Zoi Karangelou

Personal information
- Nationality: Greek
- Born: 11 March 2005 (age 21) Volos, Greece
- Height: 1.63 m (5 ft 4 in)

Sport
- Sport: Swimming
- Strokes: Artistic Swimming

Medal record
European Championships
| Gold medal – first place | 2024 Belgrade | Team free routine |
| Silver medal – second place | 2020 Budapest | Free combination routine |
| Silver medal – second place | 2024 Belgrade | Team acrobatic routine |
| Silver medal – second place | 2024 Belgrade | Team technical routine |
| Bronze medal – third place | 2022 Rome | Free combination routine |
World Junior Championships
| Gold medal – first place | 2024 Lima | Solo free routine |
| Bronze medal – third place | 2022 Quebec City | Highlight routine |
European Junior Championships
| Silver medal – second place | 2023 Funchal | Solo free routine |
| Silver medal – second place | 2024 Cottonera | Team acrobatic routine |
| Silver medal – second place | 2024 Cottonera | Team technical routine |
| Bronze medal – third place | 2022 Alicante | Free combination routine |
| Bronze medal – third place | 2022 Alicante | Highlight routine |
| Bronze medal – third place | 2024 Cottonera | Solo free routine |
| Bronze medal – third place | 2024 Cottonera | Team free routine |

= Zoi Karangelou =

Greek synchronized swimmer (born 2005)

Zoi Karangelou (Ζωή Καράγγελου; born 11 March 2005) is a Greek artistic swimmer.

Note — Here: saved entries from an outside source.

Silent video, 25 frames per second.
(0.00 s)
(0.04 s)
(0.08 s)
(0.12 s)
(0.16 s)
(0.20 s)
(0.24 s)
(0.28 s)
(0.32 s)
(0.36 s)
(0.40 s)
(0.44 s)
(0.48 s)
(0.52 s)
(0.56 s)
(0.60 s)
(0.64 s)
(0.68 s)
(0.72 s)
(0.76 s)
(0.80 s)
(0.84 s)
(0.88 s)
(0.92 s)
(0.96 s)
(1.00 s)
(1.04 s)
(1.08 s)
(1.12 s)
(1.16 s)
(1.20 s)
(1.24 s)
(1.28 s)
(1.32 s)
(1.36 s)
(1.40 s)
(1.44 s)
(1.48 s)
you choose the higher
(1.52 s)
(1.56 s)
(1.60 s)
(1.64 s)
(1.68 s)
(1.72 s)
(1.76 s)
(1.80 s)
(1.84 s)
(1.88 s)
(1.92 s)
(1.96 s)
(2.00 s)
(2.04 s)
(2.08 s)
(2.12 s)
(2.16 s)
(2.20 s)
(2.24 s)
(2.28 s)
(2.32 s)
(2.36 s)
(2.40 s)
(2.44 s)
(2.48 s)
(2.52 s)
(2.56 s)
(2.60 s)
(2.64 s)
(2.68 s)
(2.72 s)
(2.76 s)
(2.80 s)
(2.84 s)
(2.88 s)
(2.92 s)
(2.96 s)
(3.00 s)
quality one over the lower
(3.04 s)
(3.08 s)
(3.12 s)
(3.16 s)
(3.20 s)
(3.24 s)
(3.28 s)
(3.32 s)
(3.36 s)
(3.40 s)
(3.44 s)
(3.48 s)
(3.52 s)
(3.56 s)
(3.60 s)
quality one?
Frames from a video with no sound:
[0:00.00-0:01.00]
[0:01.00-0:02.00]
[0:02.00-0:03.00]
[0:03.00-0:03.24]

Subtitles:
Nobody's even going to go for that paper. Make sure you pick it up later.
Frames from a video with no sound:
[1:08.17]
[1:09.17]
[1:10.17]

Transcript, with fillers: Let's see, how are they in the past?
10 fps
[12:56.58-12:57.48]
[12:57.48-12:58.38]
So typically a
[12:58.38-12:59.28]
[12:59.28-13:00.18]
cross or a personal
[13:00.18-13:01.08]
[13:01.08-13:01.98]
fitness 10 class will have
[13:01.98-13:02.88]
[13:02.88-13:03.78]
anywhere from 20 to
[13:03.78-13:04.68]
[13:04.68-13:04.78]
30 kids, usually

In August 2024, she won the gold medal in solo free routine at the 2024 World Artistic Swimming Junior Championships in Lima, Peru.

==Career==
In junior level, she has won 7 medals (3 silver and 4 bronze) in the European Championships while in the World Championships she has won 2 medals (1 gold and 1 bronze). The gold medal that she claimed in solo free routine at the 2024 World Championships in Lima, Peru was the first-ever for Greece in World Championships competition at junior category and the third-ever at all categories (Youth, Junior or Senior).

At the 2020 European Championships which were held in 2021 due to COVID-19 pandemic in Budapest, Hungary she was part of the team that won the silver medal in free combination routine.

In 2022 FINA Artistic Swimming World Series final which was held in Athens, Greece she won 2 medals (1 gold and 1 silver) in free combination routine and highlight routine.

At the 2022 European Championships which were held in Rome, Italy she was part of the team that won the bronze medal in free combination routine.

At the 2024 European Championships which were held in Belgrade, Serbia she claimed 3 medals (1 gold and 2 silver) in all team events (technical routine, free routine, acrobatic routine). The gold medal in team free routine was the first-ever for Greece at the European Championships.